Work order: After locating the line that contains "[0:01.00-0:02.00]", transcribe exactly that line and each one after it until the data ends, skipping pictures.

#### Listed records ####

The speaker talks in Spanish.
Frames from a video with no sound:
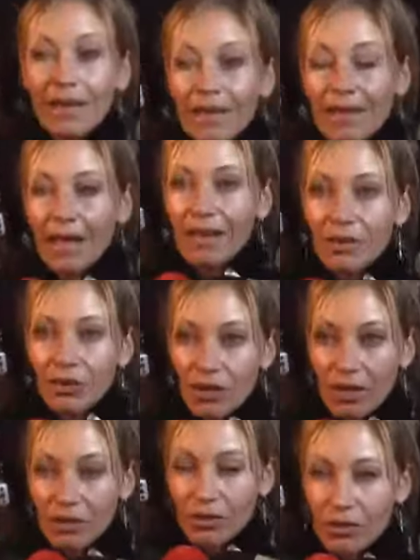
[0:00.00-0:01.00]
detrás de todo
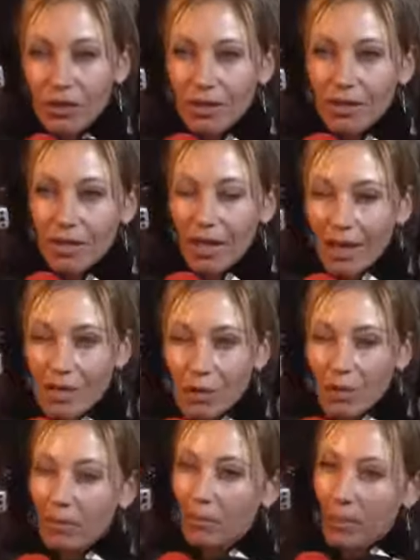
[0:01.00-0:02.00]
esto, gente que ha hecho
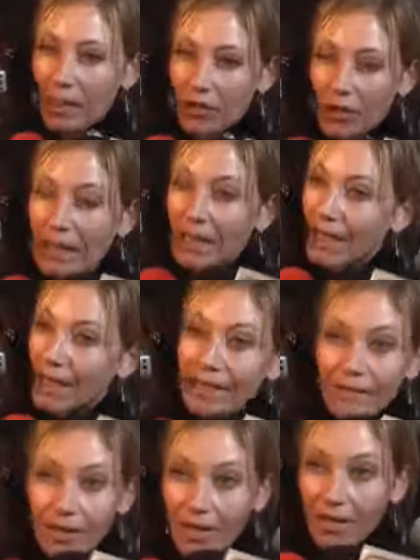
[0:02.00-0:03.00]
un empeño
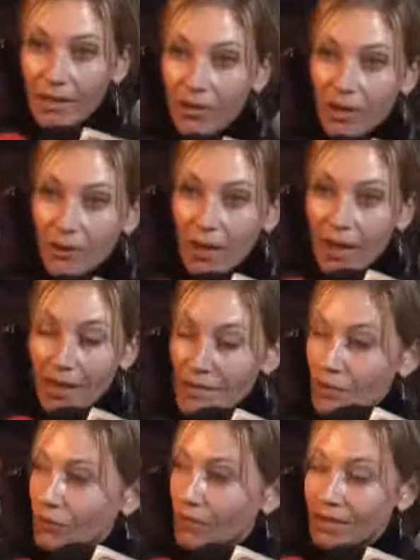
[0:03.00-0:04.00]
increíble, creo que ha
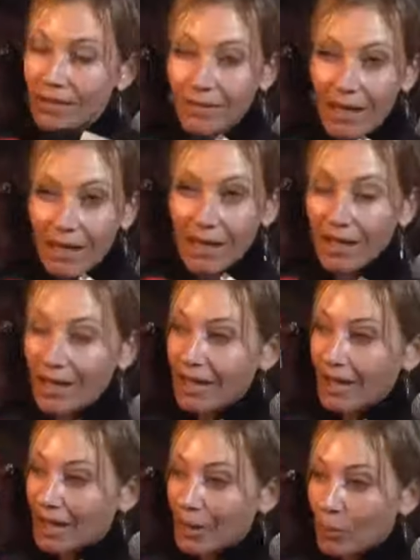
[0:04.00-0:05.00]
sido un festival
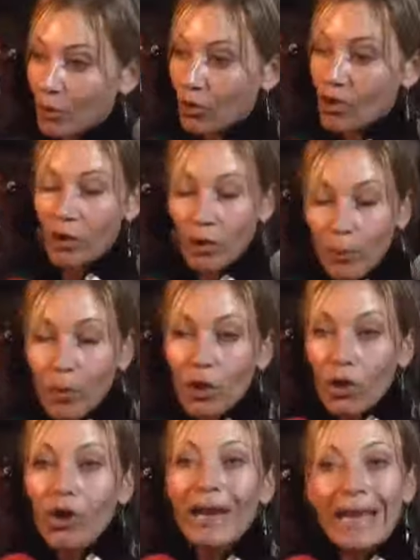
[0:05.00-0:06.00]
por lo que yo he
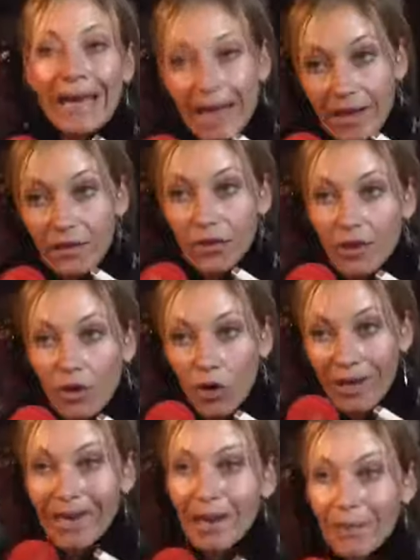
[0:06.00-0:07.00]
podido leer
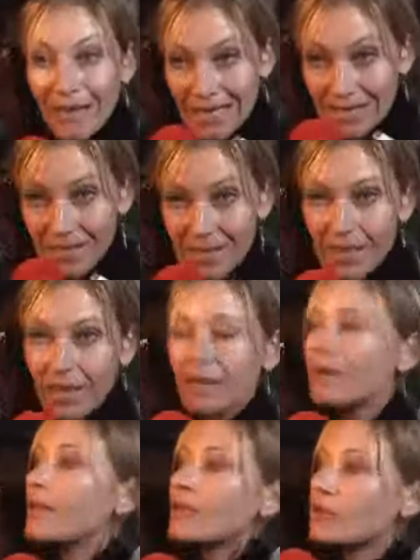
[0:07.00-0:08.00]
hoy, en la prensa
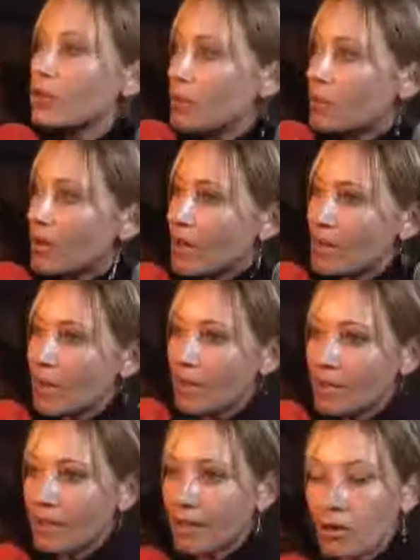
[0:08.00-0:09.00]
y en todos los programas,
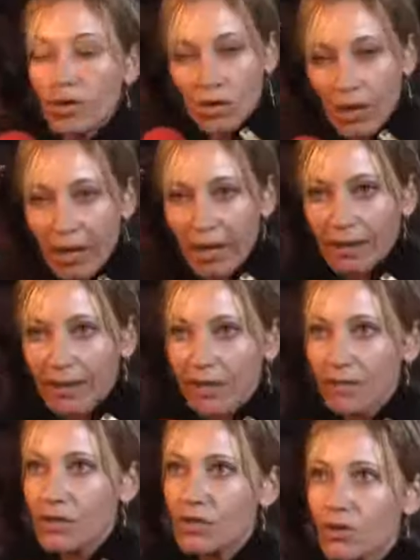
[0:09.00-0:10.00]
en otros canales de
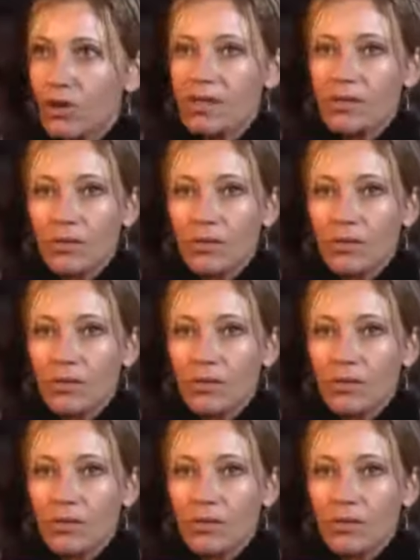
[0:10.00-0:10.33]
televisión, que ha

####

Task response:
[0:01.00-0:02.00]
esto, gente que ha hecho
[0:02.00-0:03.00]
un empeño
[0:03.00-0:04.00]
increíble, creo que ha
[0:04.00-0:05.00]
sido un festival
[0:05.00-0:06.00]
por lo que yo he
[0:06.00-0:07.00]
podido leer
[0:07.00-0:08.00]
hoy, en la prensa
[0:08.00-0:09.00]
y en todos los programas,
[0:09.00-0:10.00]
en otros canales de
[0:10.00-0:10.33]
televisión, que ha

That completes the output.